SEOUL, April 21 (Korea Bizwire) — South Korean victims of wartime sexual slavery lost their second lawsuit against the Japanese government Wednesday, suffering a setback in their efforts to hold Tokyo accountable for war crimes.
The Seoul Central District Court dismissed the case brought by 20 plaintiffs, including surviving victims forced to work in front-line brothels for Japanese soldiers during World War II, citing sovereign immunity, a legal doctrine that allows a state to be immune from a civil suit in foreign courts.
“When we recognize exemptions of sovereign immunity, diplomatic clashes will inevitably ensue,” the court said. It also cited a few examples of court cases after World War II that were rejected for deliberations based on sovereign immunity.
It also took note of the 2015 bilateral agreement between Seoul and Tokyo to resolve the dispute.
Despite some procedural problems, the agreement was reached after listening to opinions of the victims, euphemistically called “comfort women,” and some of them have received money from the foundation set up under the deal, the court said.
The victims and activists have called the agreement inadequate, saying it lacks a sincere apology from Tokyo and left out their voices in the negotiation process.
“Victims suffered tremendously, and the efforts and results by the South Korean governments seem to have been not enough to help them recover from their sufferings,” the court said, adding the issue should be resolved through “diplomatic” efforts.
The plaintiffs filed the lawsuit in December 2016. But the legal proceedings had been delayed because Tokyo refused to respond.
Lee Yong-soo, one of the plaintiffs, expressed dismay and frustration over the ruling.
Sitting in a wheelchair, the 92-year-old survivor of sexual enslavement urged the government to “take the issue to the International Court of Justice regardless of whether it produces a good or bad outcome.”
In recent months, she has mounted calls to bring the matter to the international court as a last resort to solve it permanently.
Before getting on a taxi to leave the court, Lee said in tears, “I’ve been working for all of the victims, not only for me. I hope you do know that.”
In January, a court here ordered Japan to make financial reparations of 100 million won (US$91,300) each to the first group of 12 victims, in the first legal victory for South Korean victims of wartime sexual enslavement.
At that time, it rejected Japan’s claim that the case should be dropped based on sovereign immunity, and said that the rule should not apply to “systematic crimes against humanity” and war crimes.
Tokyo has maintained that it had no obligation to follow the ruling by a South Korean court that it said had no jurisdiction over Japan.
During a press conference, the Korean Council for Justice and Remembrance for the Issues of Military Sexual Slavery by Japan, a Seoul-based advocacy group for the victims, denounced the Wednesday ruling as “shameful.”

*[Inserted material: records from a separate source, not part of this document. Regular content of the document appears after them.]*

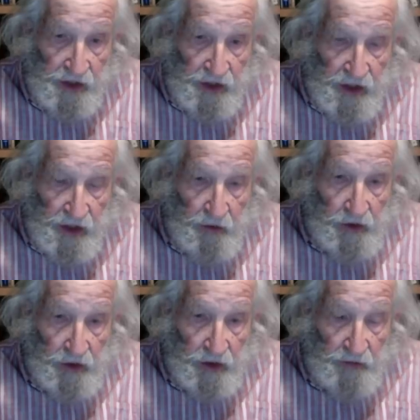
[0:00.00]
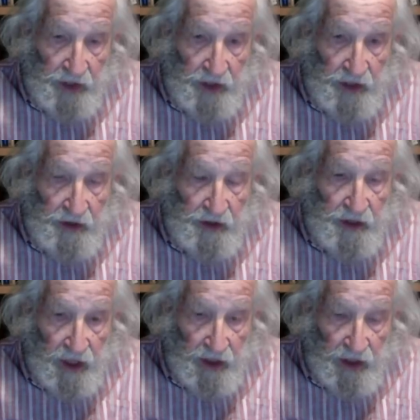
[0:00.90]
will be
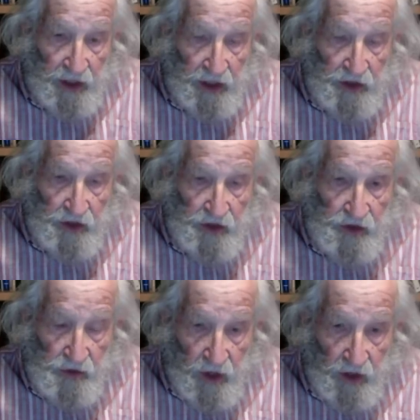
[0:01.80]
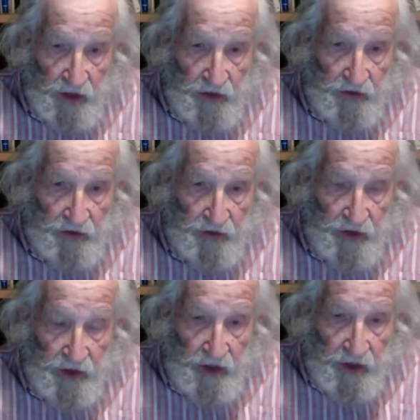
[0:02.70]
deadly and destructive,
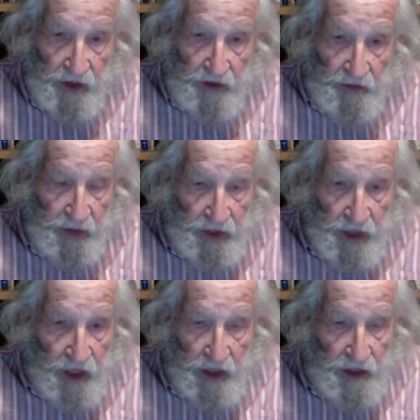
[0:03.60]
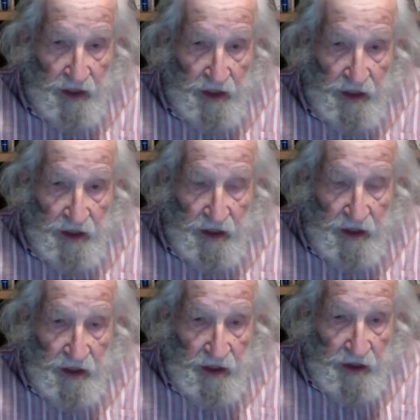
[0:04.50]
but not
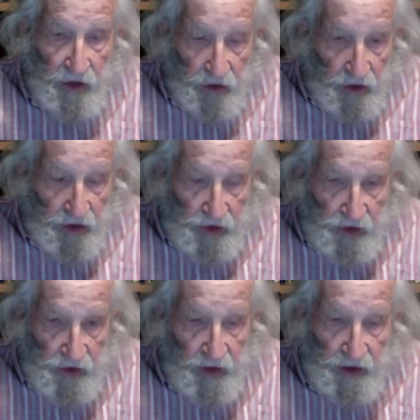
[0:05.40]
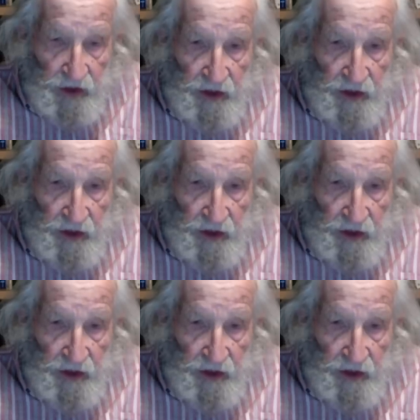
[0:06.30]
total destruction.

The group said it was “hard to understand” that the court allowed Japan sovereign immunity and that the ruling ran counter to the decision in December 2019 by the Constitutional Court that the 2015 agreement was “political” and thus not legally binding.
“More than anything, the court failed to offer words of comfort for the victims to help them recover their dignity as human beings throughout the one-hour hearing, although Lee Yong-soo made an appearance herself” the group said.
“It put priority on national interest over victims’ rights …. History will remember the ruling as a shameful one,” the group said, adding it will discuss with the victims whether they will appeal the ruling and “do everything” it can to bring justice.
In South Korea, there are only 15 surviving victims registered with the government, mostly in their 80s and 90s. According to historians, there were around 200,000 victims, mostly from Korea.
Relations between the two neighboring nations have hit their lowest levels in recent years over a series of sensitive issues, from wartime forced labor to Tokyo’s recent decision to release wastewater from the destroyed Fukushima nuclear plant into the sea.
South Korea’s foreign ministry said it was “grasping the details of today’s ruling” and refrained from commenting on it.
“Yet, in line with our principle of the victim-centered approach, our government will do the utmost to restore and honor the dignity of the victims of sexual slavery by the Japanese military,” it said.
It also urged Japan to act consistent with “the remorseful spirit shown in the 1993 Kono statement and the 2015 agreement,” referring to a statement issued by Japan’s then-Chief Cabinet Secretary Yohei Kono acknowledging Japan’s operation of a wartime sexual slavery system for the first time.